What the task asks -
Repeat the entries exactly. Leave nothing out.

Material provided -
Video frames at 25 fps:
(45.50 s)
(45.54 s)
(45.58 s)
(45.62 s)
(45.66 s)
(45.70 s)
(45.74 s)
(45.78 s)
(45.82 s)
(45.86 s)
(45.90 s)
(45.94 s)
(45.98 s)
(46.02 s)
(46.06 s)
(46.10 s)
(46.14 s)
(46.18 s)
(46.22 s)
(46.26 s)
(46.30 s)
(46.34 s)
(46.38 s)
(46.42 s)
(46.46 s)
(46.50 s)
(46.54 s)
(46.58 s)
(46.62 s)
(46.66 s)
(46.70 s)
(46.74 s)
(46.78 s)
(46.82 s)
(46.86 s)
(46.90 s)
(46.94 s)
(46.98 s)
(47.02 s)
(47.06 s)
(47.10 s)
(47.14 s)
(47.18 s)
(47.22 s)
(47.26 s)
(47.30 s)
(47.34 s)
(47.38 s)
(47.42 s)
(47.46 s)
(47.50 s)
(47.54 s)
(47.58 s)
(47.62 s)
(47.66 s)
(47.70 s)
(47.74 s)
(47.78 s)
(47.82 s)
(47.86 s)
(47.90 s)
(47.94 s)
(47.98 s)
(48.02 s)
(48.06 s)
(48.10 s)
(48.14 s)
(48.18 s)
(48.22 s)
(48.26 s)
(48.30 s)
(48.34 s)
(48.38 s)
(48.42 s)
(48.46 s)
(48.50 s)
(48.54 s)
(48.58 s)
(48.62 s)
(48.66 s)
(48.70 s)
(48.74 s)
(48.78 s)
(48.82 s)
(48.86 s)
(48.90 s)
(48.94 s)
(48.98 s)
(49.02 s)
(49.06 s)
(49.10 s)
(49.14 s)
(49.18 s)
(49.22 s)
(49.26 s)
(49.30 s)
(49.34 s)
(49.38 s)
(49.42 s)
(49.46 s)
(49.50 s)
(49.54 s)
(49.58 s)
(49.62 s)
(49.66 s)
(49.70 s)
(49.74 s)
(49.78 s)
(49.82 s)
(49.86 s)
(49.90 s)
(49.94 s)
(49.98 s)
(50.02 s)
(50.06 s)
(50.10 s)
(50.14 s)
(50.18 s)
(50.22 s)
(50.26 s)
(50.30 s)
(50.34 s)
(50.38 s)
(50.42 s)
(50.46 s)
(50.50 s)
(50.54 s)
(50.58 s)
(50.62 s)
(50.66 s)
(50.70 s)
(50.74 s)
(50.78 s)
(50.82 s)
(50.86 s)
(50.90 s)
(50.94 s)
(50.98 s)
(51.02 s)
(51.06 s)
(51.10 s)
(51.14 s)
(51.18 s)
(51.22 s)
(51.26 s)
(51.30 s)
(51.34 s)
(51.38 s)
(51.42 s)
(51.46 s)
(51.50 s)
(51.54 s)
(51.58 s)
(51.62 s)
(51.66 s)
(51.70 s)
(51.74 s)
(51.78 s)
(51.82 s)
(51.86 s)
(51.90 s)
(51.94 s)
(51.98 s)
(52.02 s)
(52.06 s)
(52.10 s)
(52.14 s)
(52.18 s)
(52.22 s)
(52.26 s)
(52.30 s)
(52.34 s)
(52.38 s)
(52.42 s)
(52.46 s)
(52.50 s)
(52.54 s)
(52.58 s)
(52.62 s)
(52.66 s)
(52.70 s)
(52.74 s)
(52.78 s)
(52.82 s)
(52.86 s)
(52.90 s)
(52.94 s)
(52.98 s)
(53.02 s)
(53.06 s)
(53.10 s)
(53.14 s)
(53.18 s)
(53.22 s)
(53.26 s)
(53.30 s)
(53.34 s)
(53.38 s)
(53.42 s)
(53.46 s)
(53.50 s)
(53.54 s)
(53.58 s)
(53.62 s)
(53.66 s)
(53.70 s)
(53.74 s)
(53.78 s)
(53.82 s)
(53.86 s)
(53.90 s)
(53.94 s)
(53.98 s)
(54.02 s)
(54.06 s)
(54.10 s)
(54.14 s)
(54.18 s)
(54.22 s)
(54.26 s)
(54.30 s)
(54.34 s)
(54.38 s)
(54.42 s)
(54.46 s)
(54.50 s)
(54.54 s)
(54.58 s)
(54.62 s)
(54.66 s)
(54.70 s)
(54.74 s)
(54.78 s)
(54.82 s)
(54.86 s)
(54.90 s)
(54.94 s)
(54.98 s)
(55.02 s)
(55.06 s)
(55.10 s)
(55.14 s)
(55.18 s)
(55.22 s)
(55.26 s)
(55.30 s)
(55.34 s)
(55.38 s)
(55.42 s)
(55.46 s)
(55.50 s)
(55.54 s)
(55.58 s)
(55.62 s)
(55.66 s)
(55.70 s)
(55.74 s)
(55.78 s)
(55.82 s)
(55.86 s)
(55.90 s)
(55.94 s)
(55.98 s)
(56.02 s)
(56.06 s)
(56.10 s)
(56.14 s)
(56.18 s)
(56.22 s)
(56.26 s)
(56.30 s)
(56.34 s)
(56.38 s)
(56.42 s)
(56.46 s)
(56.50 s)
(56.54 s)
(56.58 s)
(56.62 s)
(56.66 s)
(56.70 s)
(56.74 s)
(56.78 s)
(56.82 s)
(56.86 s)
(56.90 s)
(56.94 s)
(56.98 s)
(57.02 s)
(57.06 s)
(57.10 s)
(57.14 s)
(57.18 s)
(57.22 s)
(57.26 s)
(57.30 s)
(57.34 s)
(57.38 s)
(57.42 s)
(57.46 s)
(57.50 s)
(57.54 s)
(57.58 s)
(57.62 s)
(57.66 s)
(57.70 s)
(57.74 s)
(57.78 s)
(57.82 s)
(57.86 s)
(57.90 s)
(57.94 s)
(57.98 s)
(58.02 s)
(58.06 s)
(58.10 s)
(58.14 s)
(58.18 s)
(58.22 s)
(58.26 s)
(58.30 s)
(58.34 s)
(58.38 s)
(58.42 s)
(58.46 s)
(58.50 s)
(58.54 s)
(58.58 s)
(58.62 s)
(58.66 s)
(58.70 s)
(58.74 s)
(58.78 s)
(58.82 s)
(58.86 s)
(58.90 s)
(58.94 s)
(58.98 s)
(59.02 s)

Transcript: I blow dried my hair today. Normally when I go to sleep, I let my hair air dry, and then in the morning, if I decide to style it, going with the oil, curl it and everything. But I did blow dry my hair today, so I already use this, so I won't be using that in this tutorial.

Task result -
Video frames at 25 fps:
(45.50 s)
(45.54 s)
(45.58 s)
(45.62 s)
(45.66 s)
(45.70 s)
(45.74 s)
(45.78 s)
(45.82 s)
(45.86 s)
(45.90 s)
(45.94 s)
(45.98 s)
(46.02 s)
(46.06 s)
(46.10 s)
(46.14 s)
(46.18 s)
(46.22 s)
(46.26 s)
(46.30 s)
(46.34 s)
(46.38 s)
(46.42 s)
(46.46 s)
(46.50 s)
(46.54 s)
(46.58 s)
(46.62 s)
(46.66 s)
(46.70 s)
(46.74 s)
(46.78 s)
(46.82 s)
(46.86 s)
(46.90 s)
(46.94 s)
(46.98 s)
(47.02 s)
(47.06 s)
(47.10 s)
(47.14 s)
(47.18 s)
(47.22 s)
(47.26 s)
(47.30 s)
(47.34 s)
(47.38 s)
(47.42 s)
(47.46 s)
(47.50 s)
(47.54 s)
(47.58 s)
(47.62 s)
(47.66 s)
(47.70 s)
(47.74 s)
(47.78 s)
(47.82 s)
(47.86 s)
(47.90 s)
(47.94 s)
(47.98 s)
(48.02 s)
(48.06 s)
(48.10 s)
(48.14 s)
(48.18 s)
(48.22 s)
(48.26 s)
(48.30 s)
(48.34 s)
(48.38 s)
(48.42 s)
(48.46 s)
(48.50 s)
(48.54 s)
(48.58 s)
(48.62 s)
(48.66 s)
(48.70 s)
(48.74 s)
(48.78 s)
(48.82 s)
(48.86 s)
(48.90 s)
(48.94 s)
(48.98 s)
(49.02 s)
(49.06 s)
(49.10 s)
(49.14 s)
(49.18 s)
(49.22 s)
(49.26 s)
(49.30 s)
(49.34 s)
(49.38 s)
(49.42 s)
(49.46 s)
(49.50 s)
(49.54 s)
(49.58 s)
(49.62 s)
(49.66 s)
(49.70 s)
(49.74 s)
(49.78 s)
(49.82 s)
(49.86 s)
(49.90 s)
(49.94 s)
(49.98 s)
(50.02 s)
(50.06 s)
(50.10 s)
(50.14 s)
(50.18 s)
(50.22 s)
(50.26 s)
(50.30 s)
(50.34 s)
(50.38 s)
(50.42 s)
(50.46 s)
(50.50 s)
(50.54 s)
(50.58 s)
(50.62 s)
(50.66 s)
(50.70 s)
(50.74 s)
(50.78 s)
(50.82 s)
(50.86 s)
(50.90 s)
(50.94 s)
(50.98 s)
(51.02 s)
(51.06 s)
(51.10 s)
(51.14 s)
(51.18 s)
(51.22 s)
(51.26 s)
(51.30 s)
(51.34 s)
(51.38 s)
(51.42 s)
(51.46 s)
(51.50 s)
(51.54 s)
(51.58 s)
(51.62 s)
(51.66 s)
(51.70 s)
(51.74 s)
(51.78 s)
(51.82 s)
(51.86 s)
(51.90 s)
(51.94 s)
(51.98 s)
(52.02 s)
(52.06 s)
(52.10 s)
(52.14 s)
(52.18 s)
(52.22 s)
(52.26 s)
(52.30 s)
(52.34 s)
(52.38 s)
(52.42 s)
(52.46 s)
(52.50 s)
(52.54 s)
(52.58 s)
(52.62 s)
(52.66 s)
(52.70 s)
(52.74 s)
(52.78 s)
(52.82 s)
(52.86 s)
(52.90 s)
(52.94 s)
(52.98 s)
(53.02 s)
(53.06 s)
(53.10 s)
(53.14 s)
(53.18 s)
(53.22 s)
(53.26 s)
(53.30 s)
(53.34 s)
(53.38 s)
(53.42 s)
(53.46 s)
(53.50 s)
(53.54 s)
(53.58 s)
(53.62 s)
(53.66 s)
(53.70 s)
(53.74 s)
(53.78 s)
(53.82 s)
(53.86 s)
(53.90 s)
(53.94 s)
(53.98 s)
(54.02 s)
(54.06 s)
(54.10 s)
(54.14 s)
(54.18 s)
(54.22 s)
(54.26 s)
(54.30 s)
(54.34 s)
(54.38 s)
(54.42 s)
(54.46 s)
(54.50 s)
(54.54 s)
(54.58 s)
(54.62 s)
(54.66 s)
(54.70 s)
(54.74 s)
(54.78 s)
(54.82 s)
(54.86 s)
(54.90 s)
(54.94 s)
(54.98 s)
(55.02 s)
(55.06 s)
(55.10 s)
(55.14 s)
(55.18 s)
(55.22 s)
(55.26 s)
(55.30 s)
(55.34 s)
(55.38 s)
(55.42 s)
(55.46 s)
(55.50 s)
(55.54 s)
(55.58 s)
(55.62 s)
(55.66 s)
(55.70 s)
(55.74 s)
(55.78 s)
(55.82 s)
(55.86 s)
(55.90 s)
(55.94 s)
(55.98 s)
(56.02 s)
(56.06 s)
(56.10 s)
(56.14 s)
(56.18 s)
(56.22 s)
(56.26 s)
(56.30 s)
(56.34 s)
(56.38 s)
(56.42 s)
(56.46 s)
(56.50 s)
(56.54 s)
(56.58 s)
(56.62 s)
(56.66 s)
(56.70 s)
(56.74 s)
(56.78 s)
(56.82 s)
(56.86 s)
(56.90 s)
(56.94 s)
(56.98 s)
(57.02 s)
(57.06 s)
(57.10 s)
(57.14 s)
(57.18 s)
(57.22 s)
(57.26 s)
(57.30 s)
(57.34 s)
(57.38 s)
(57.42 s)
(57.46 s)
(57.50 s)
(57.54 s)
(57.58 s)
(57.62 s)
(57.66 s)
(57.70 s)
(57.74 s)
(57.78 s)
(57.82 s)
(57.86 s)
(57.90 s)
(57.94 s)
(57.98 s)
(58.02 s)
(58.06 s)
(58.10 s)
(58.14 s)
(58.18 s)
(58.22 s)
(58.26 s)
(58.30 s)
(58.34 s)
(58.38 s)
(58.42 s)
(58.46 s)
(58.50 s)
(58.54 s)
(58.58 s)
(58.62 s)
(58.66 s)
(58.70 s)
(58.74 s)
(58.78 s)
(58.82 s)
(58.86 s)
(58.90 s)
(58.94 s)
(58.98 s)
(59.02 s)

Transcript: I blow dried my hair today. Normally when I go to sleep, I let my hair air dry, and then in the morning, if I decide to style it, going with the oil, curl it and everything. But I did blow dry my hair today, so I already use this, so I won't be using that in this tutorial.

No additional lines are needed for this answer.